## Your instructions
Starting at the line that contains "[00:00:04.00]", copy every line through the end of the records below exactly as written, leaving out pictures.

## Task input

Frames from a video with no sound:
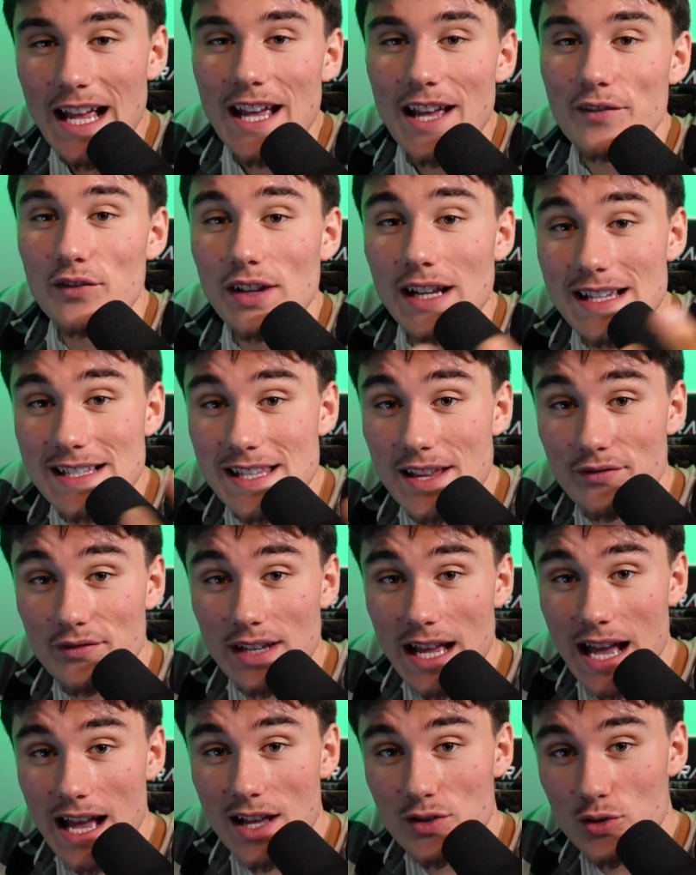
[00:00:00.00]
If you guys have
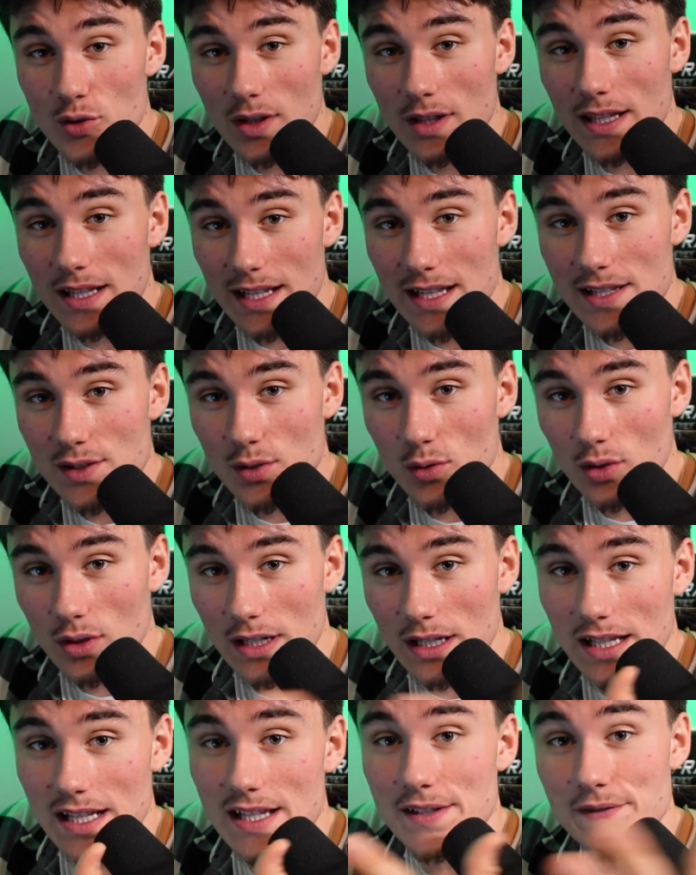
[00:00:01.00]
not joined the Discord,
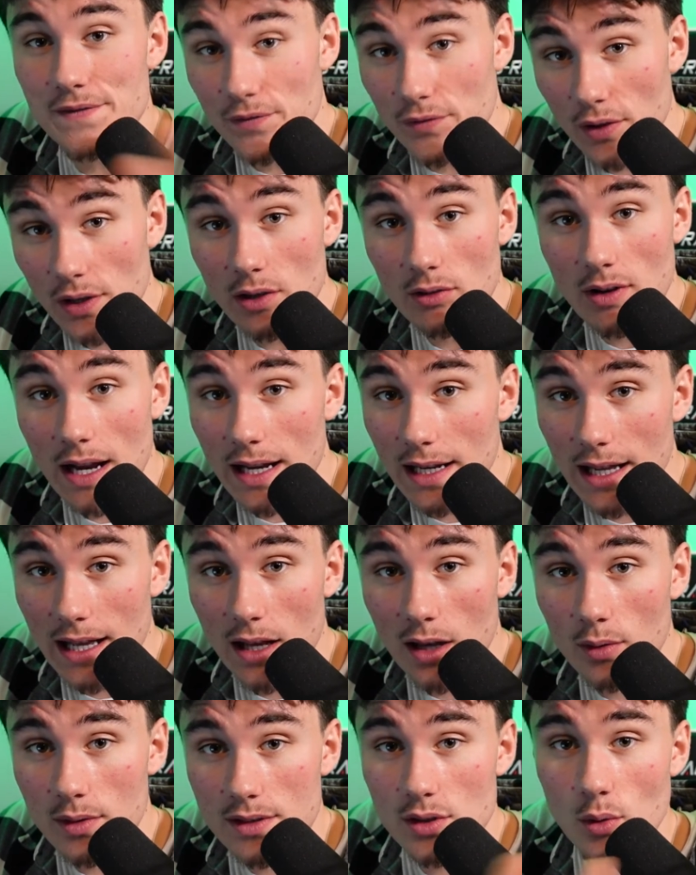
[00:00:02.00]
it is free right
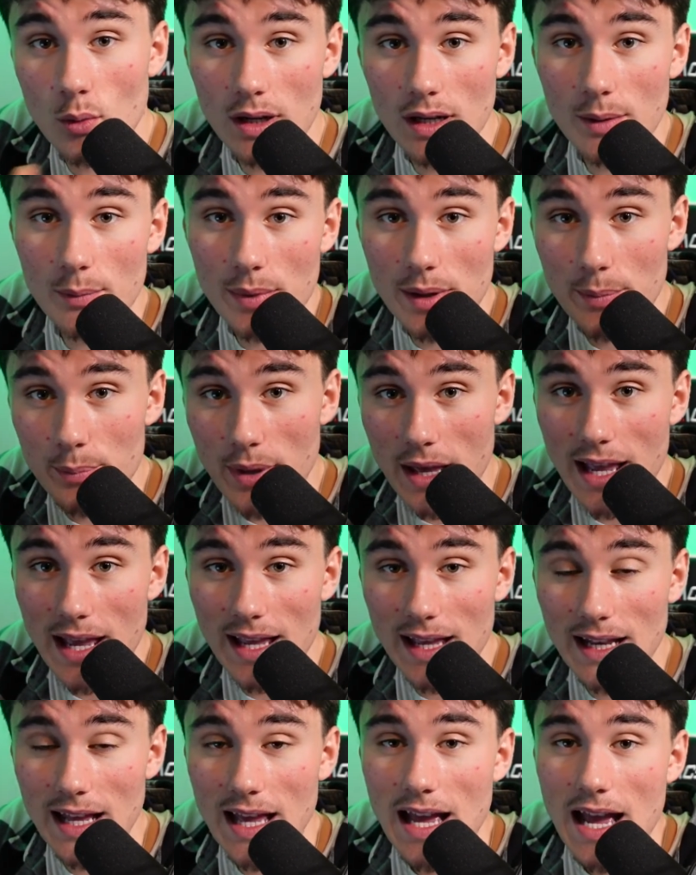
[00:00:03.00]
now. It's going to be
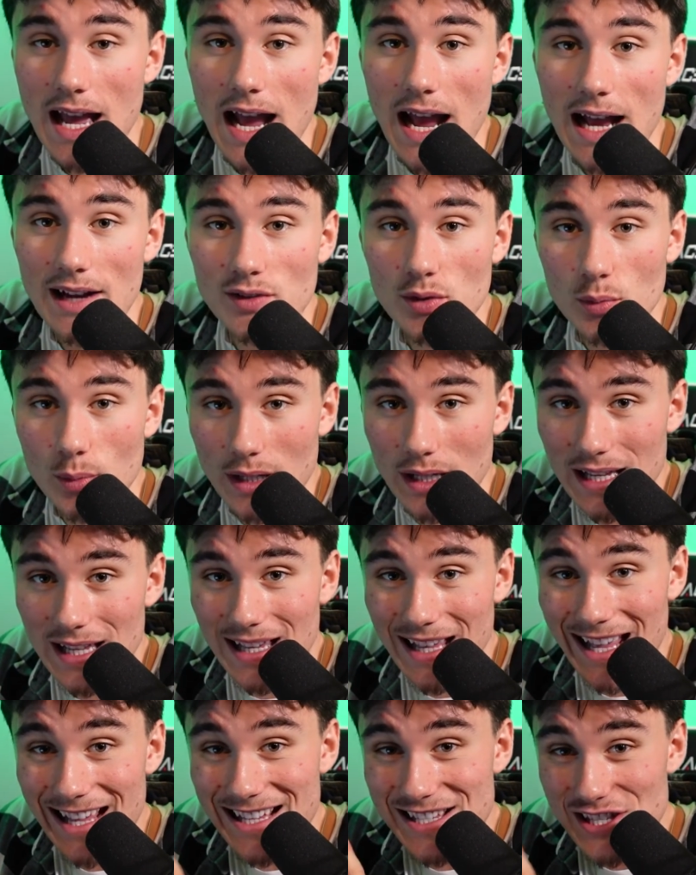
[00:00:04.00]
paid after we
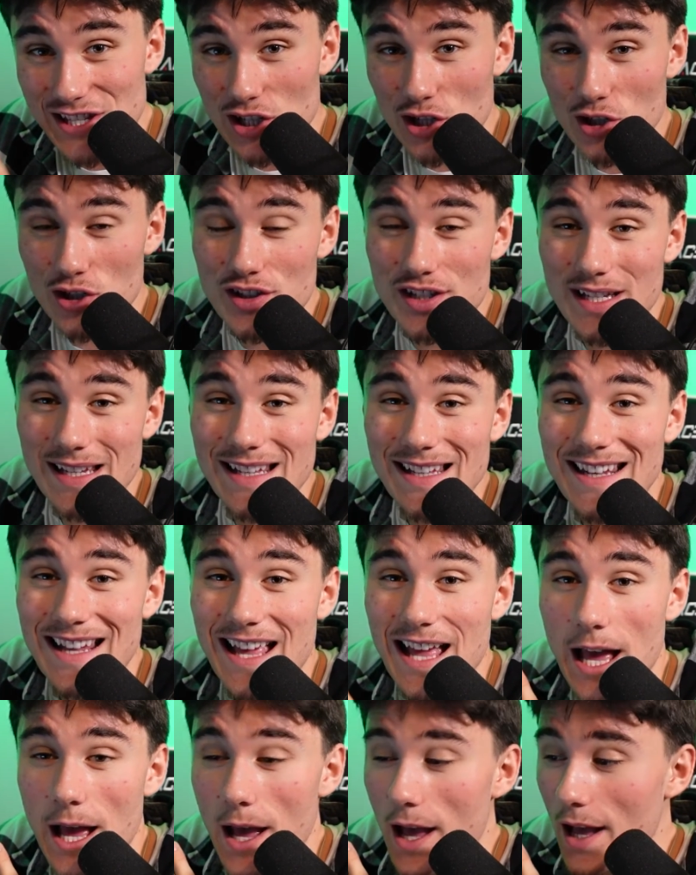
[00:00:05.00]
hit a certain
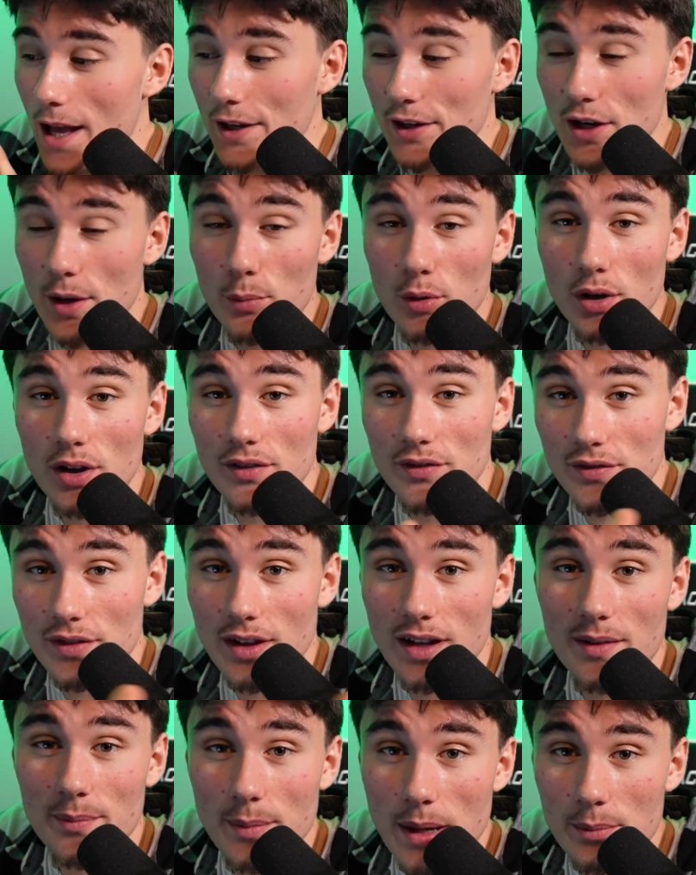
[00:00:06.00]
number of
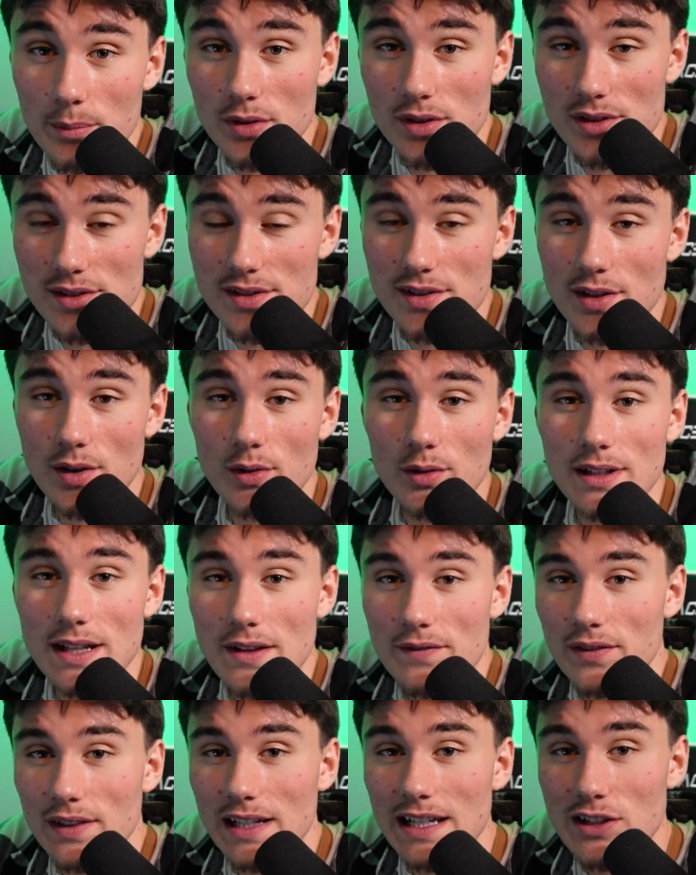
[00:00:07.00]
members. So
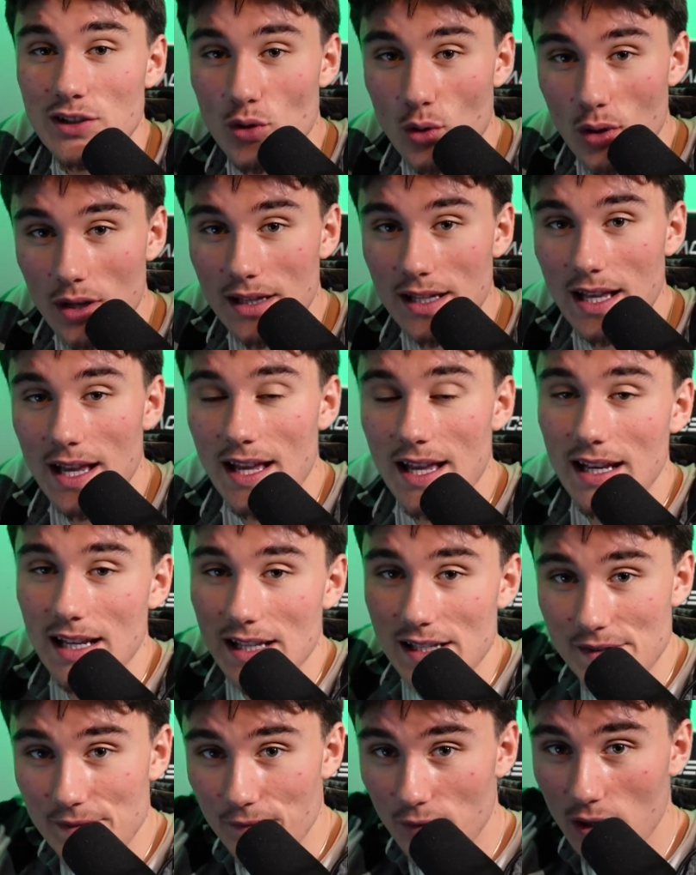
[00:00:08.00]
definitely join that. It
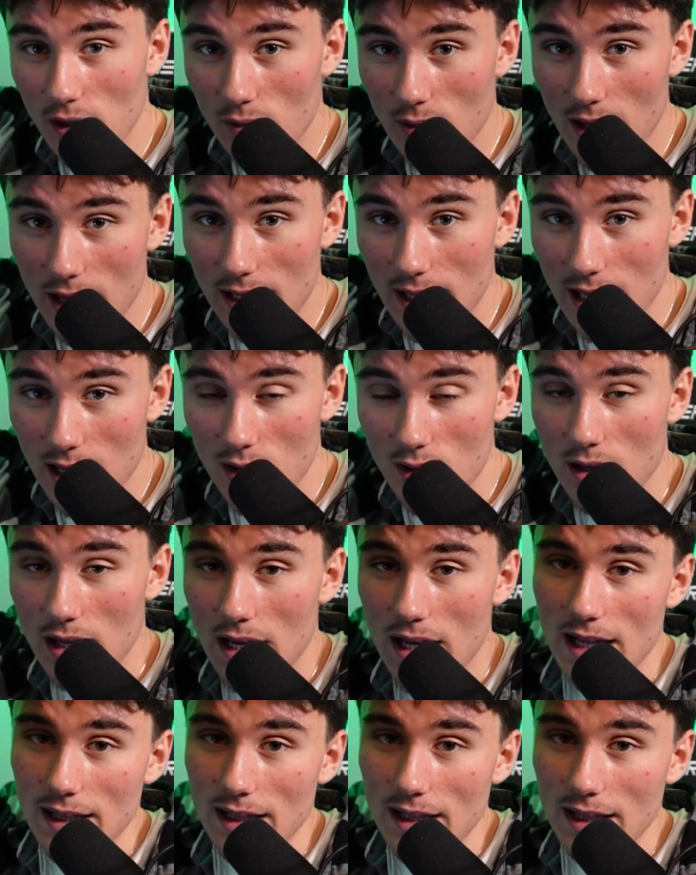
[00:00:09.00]
is free right now.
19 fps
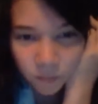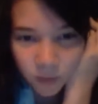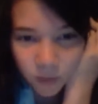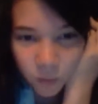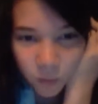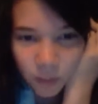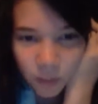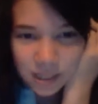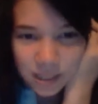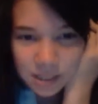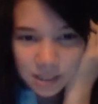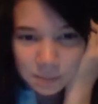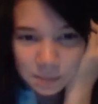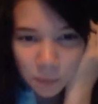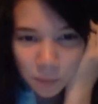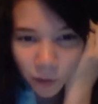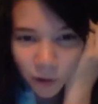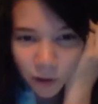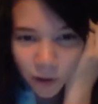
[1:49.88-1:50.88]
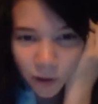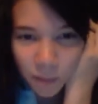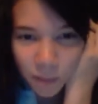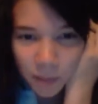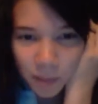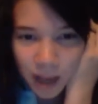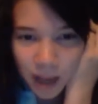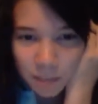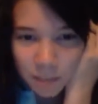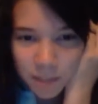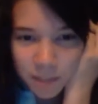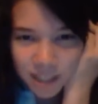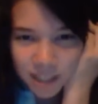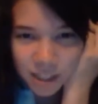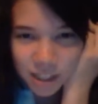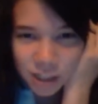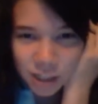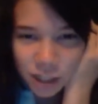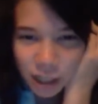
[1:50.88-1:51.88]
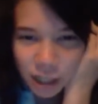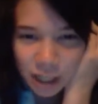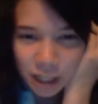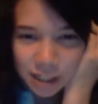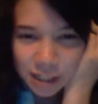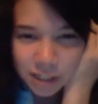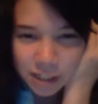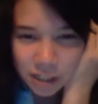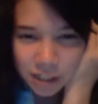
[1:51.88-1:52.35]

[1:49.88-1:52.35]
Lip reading: Perfect. Westboro Baptist Church.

## Solution to this task
[00:00:04.00]
paid after we
[00:00:05.00]
hit a certain
[00:00:06.00]
number of
[00:00:07.00]
members. So
[00:00:08.00]
definitely join that. It
[00:00:09.00]
is free right now.
19 fps
[1:49.88-1:50.88]
[1:50.88-1:51.88]
[1:51.88-1:52.35]

[1:49.88-1:52.35]
Lip reading: Perfect. Westboro Baptist Church.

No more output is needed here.